*PROBLEM STATEMENT*.
Would you please restate all of the entries exactly, apart from the pictures?
--- AVAILABLE DATA Enclosed Below ---
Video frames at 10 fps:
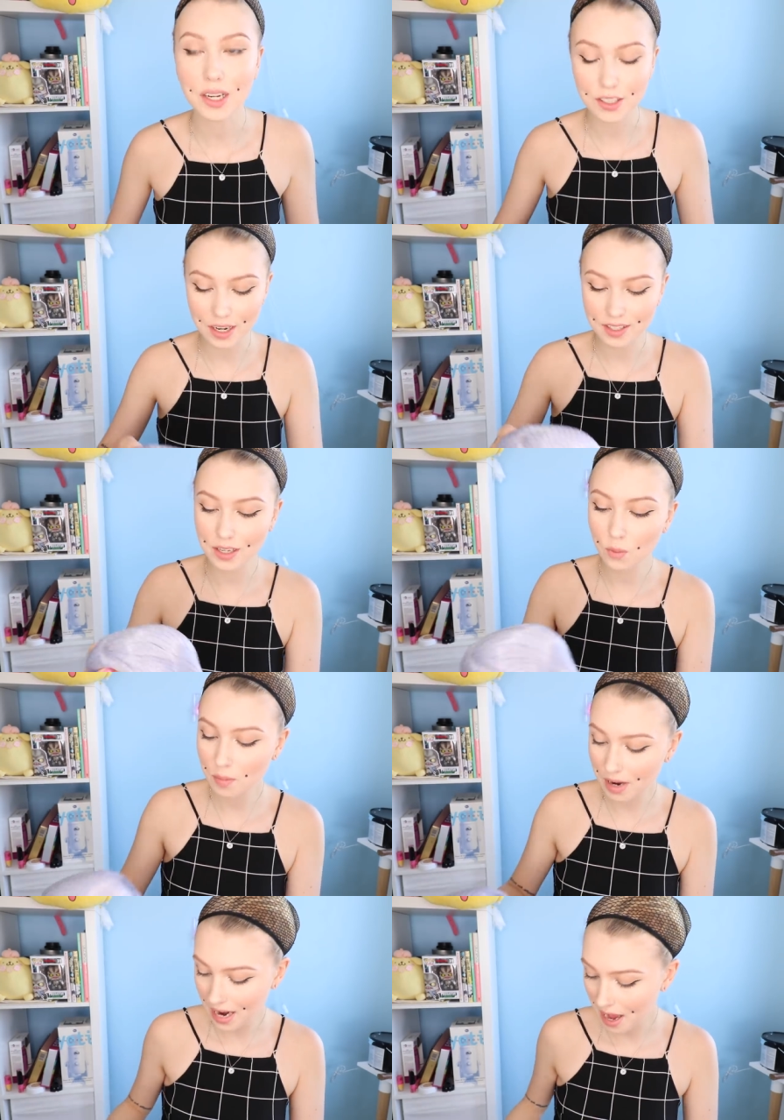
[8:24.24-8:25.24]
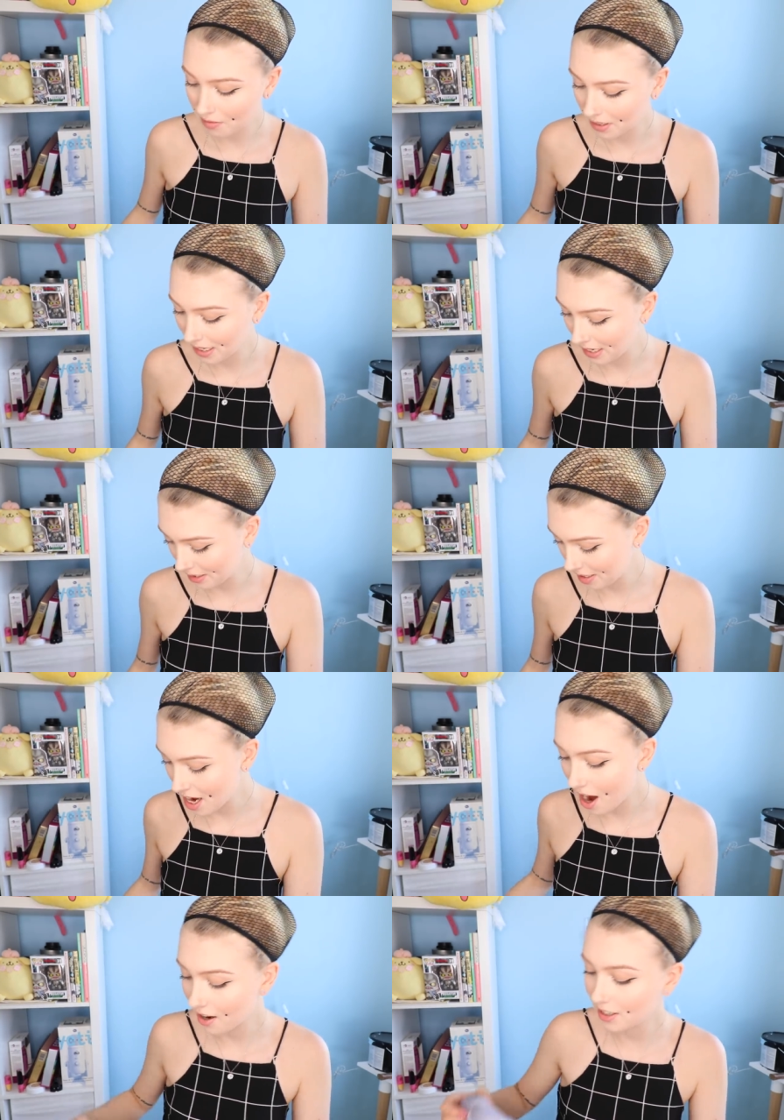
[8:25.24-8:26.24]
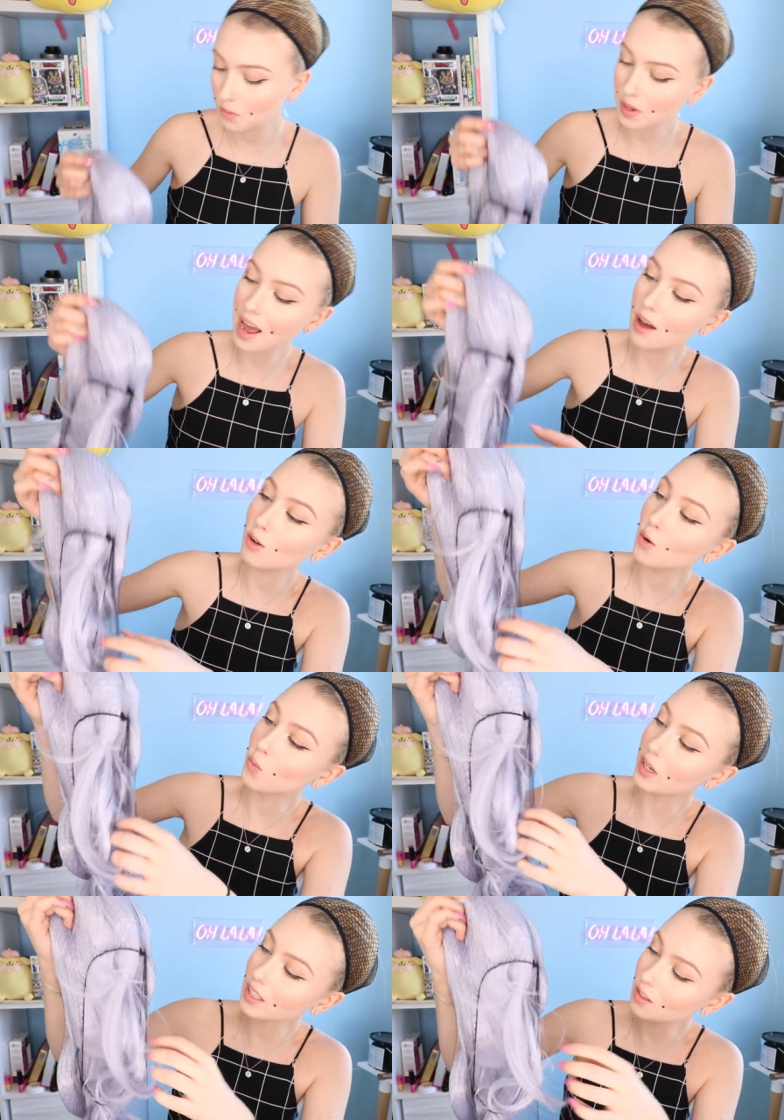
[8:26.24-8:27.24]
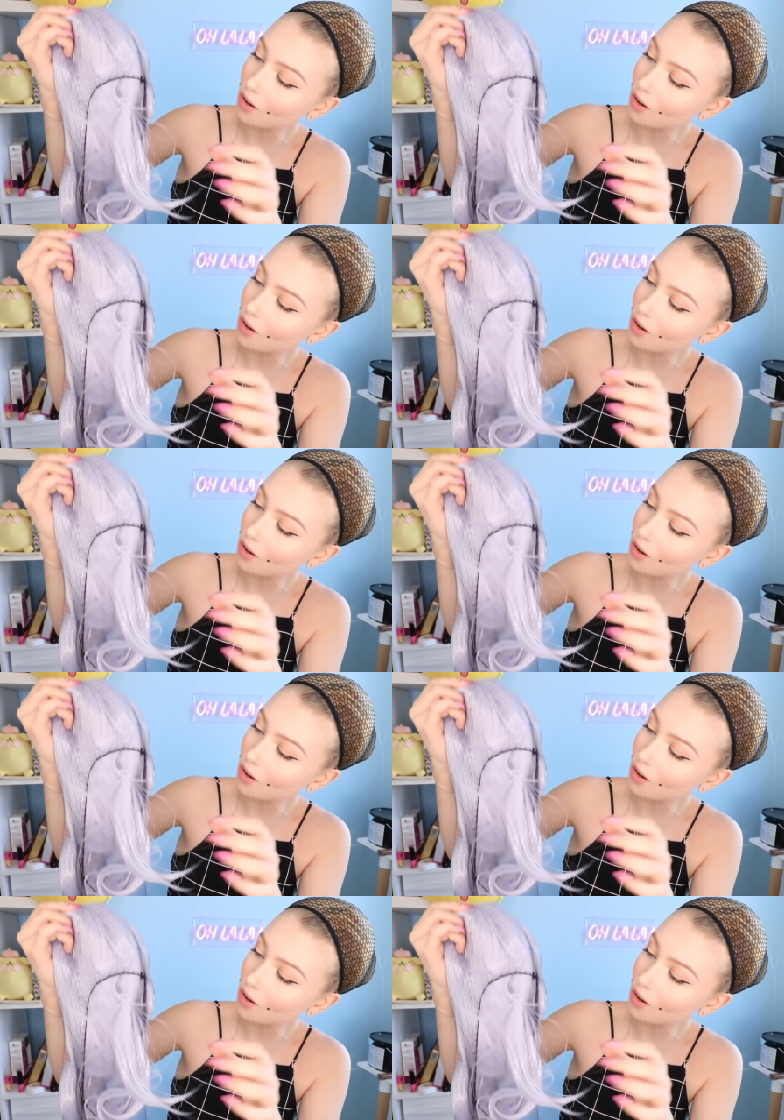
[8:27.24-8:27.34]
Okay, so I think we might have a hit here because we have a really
--- End of Enclosed AVAILABLE DATA ---
*RESULT OF THE TASK*.
Video frames at 10 fps:
[8:24.24-8:25.24]
[8:25.24-8:26.24]
[8:26.24-8:27.24]
[8:27.24-8:27.34]
Okay, so I think we might have a hit here because we have a really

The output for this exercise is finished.